History
- Name: 1867–1891: PS Great Western; 1892–1904: PS Lovedale;
- Operator: 1867–1872: Ford and Jackson; 1872–1890: Great Western Railway; 1890–1891: Nathaniel Miller, Preston; 1891–1904: David MacBrayne;
- Port of registry: United Kingdom
- Builder: William Simons and Company, Renfrew
- Yard number: 124
- Launched: 9 March 1864
- Completed: 1867
- Out of service: 1904
- Fate: Scrapped

General characteristics
- Tonnage: 454 gross register tons (GRT)
- Length: 220.4 ft (67.2 m)
- Beam: 25.2 ft (7.7 m)
- Installed power: 190 hp
- Propulsion: 2 cylinder compound oscillating engine

= PS Great Western (1864) =

PS Great Western was a passenger vessel built for Ford and Jackson in 1867 and then used by the Great Western Railway from 1872 to 1890.

==History==

She was built by William Simons of Renfrew and launched on 9 March 1864. She was completed in 1867 and owned by Ford and Jackson and deployed on their Milford to Cork route. She was a twin-funnel sister to the .

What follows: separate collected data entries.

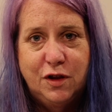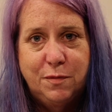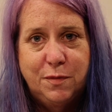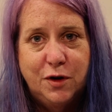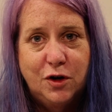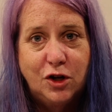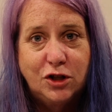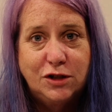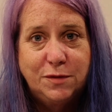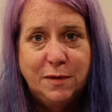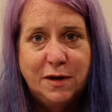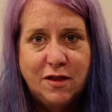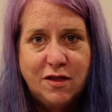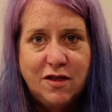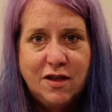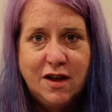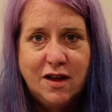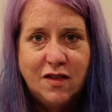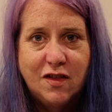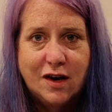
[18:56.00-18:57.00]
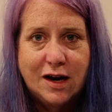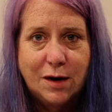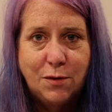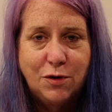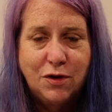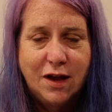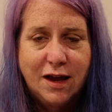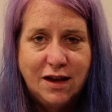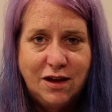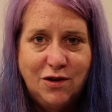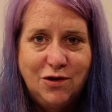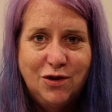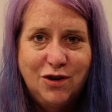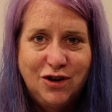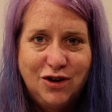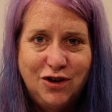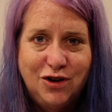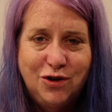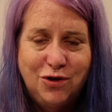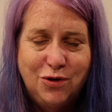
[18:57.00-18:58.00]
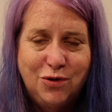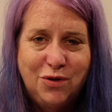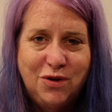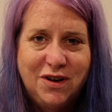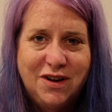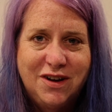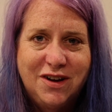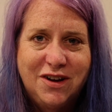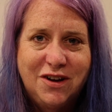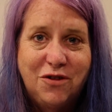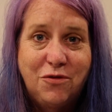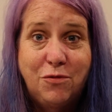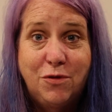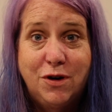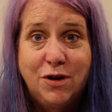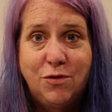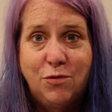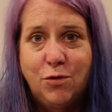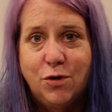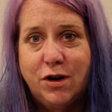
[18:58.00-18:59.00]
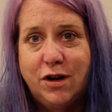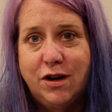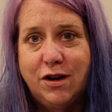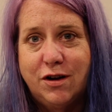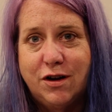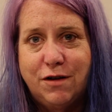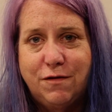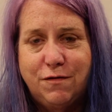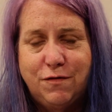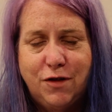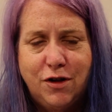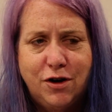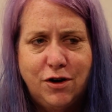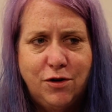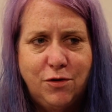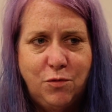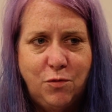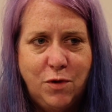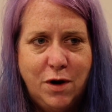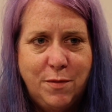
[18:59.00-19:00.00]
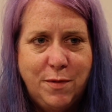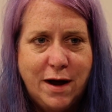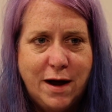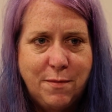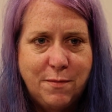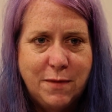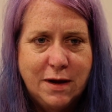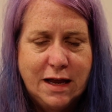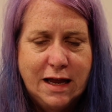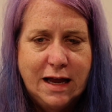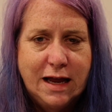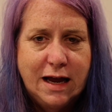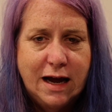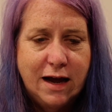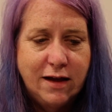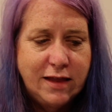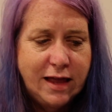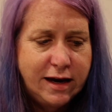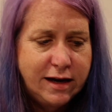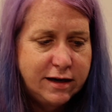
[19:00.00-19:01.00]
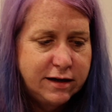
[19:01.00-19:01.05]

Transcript: to the penultimate thing that I would like you to do when working on a Flutter web app, and that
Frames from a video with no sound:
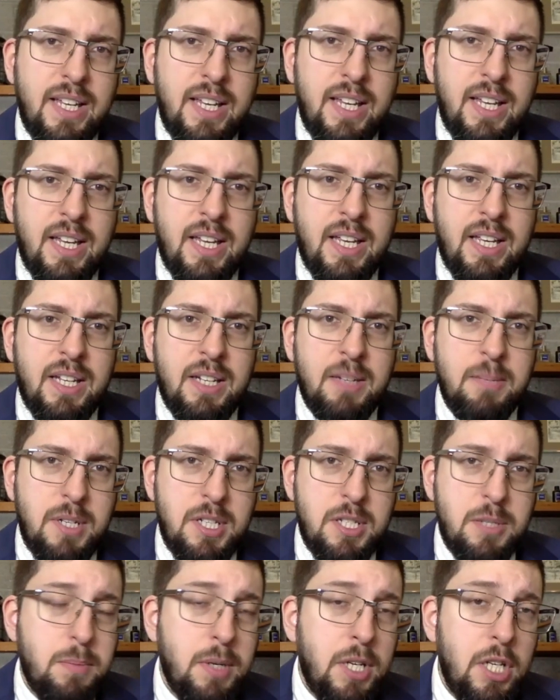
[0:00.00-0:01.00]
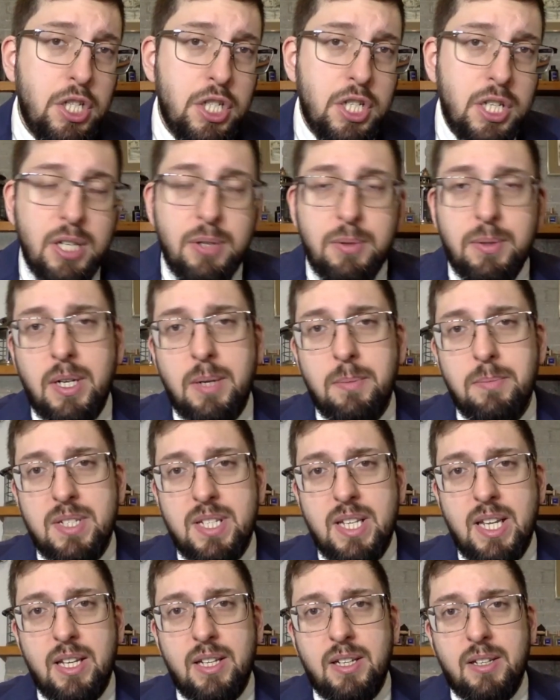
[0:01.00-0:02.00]
in my speech in what I'm
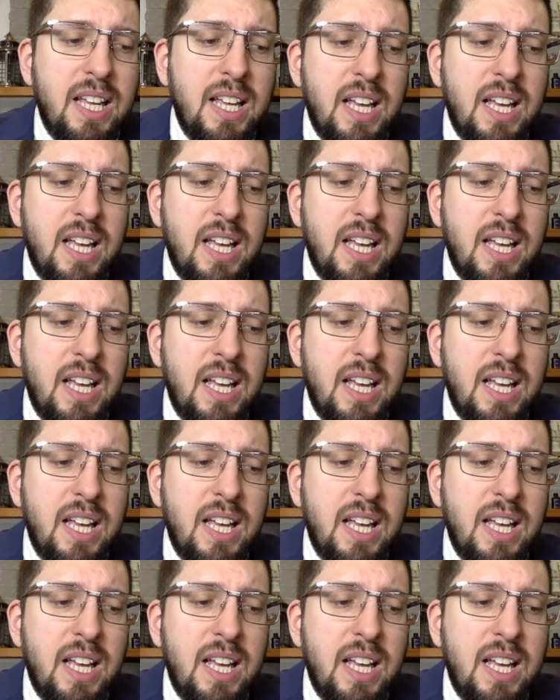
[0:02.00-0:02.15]
saying.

In 1872 she was purchased by the Great Western Railway. In 1887 she was chartered to the Weymouth and Channel Islands Steam Packet Company. On 15 August 1888, she ran aground at Weymouth. In 1893 she was rebuilt with one funnel.

She was obtained by David MacBrayne in 1891 and put on the Stromeferry to Stornoway route. She was renamed PS Lovedale in 1893. On 13 November 1893 she was involved in a collision with the SS Brook off Broadford, Isle of Skye, which resulted in a court case for damages.

She ended her career freighting sheep from Islay to Glasgow, and her master, Lachlan McTavish was convicted at Glasgow Central Police Court with causing unnecessary suffering to the sheep. She was licensed for 750 sheep but was carrying 1170 aboard. Three sheep were suffocated.

In 1904 she was towed into Port Ellen with a broken crankshaft and was scrapped.